| Task objective |
All of the entries are to be repeated exactly, with no pictures included.

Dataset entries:
==============================
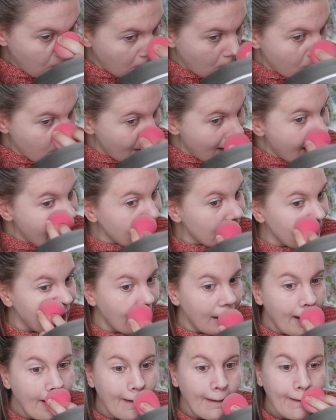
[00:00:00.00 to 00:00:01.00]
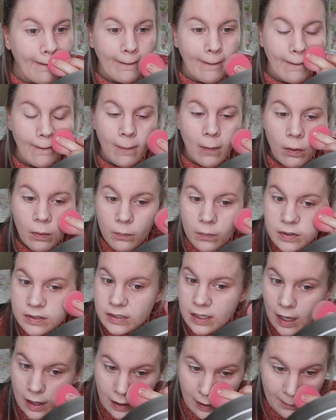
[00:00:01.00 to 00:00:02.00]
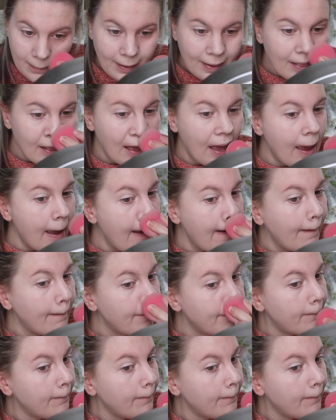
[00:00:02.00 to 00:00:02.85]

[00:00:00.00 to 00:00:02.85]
Maddie was telling me that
==============================
| Output of the exercise |
[00:00:00.00 to 00:00:01.00]
[00:00:01.00 to 00:00:02.00]
[00:00:02.00 to 00:00:02.85]

[00:00:00.00 to 00:00:02.85]
Maddie was telling me that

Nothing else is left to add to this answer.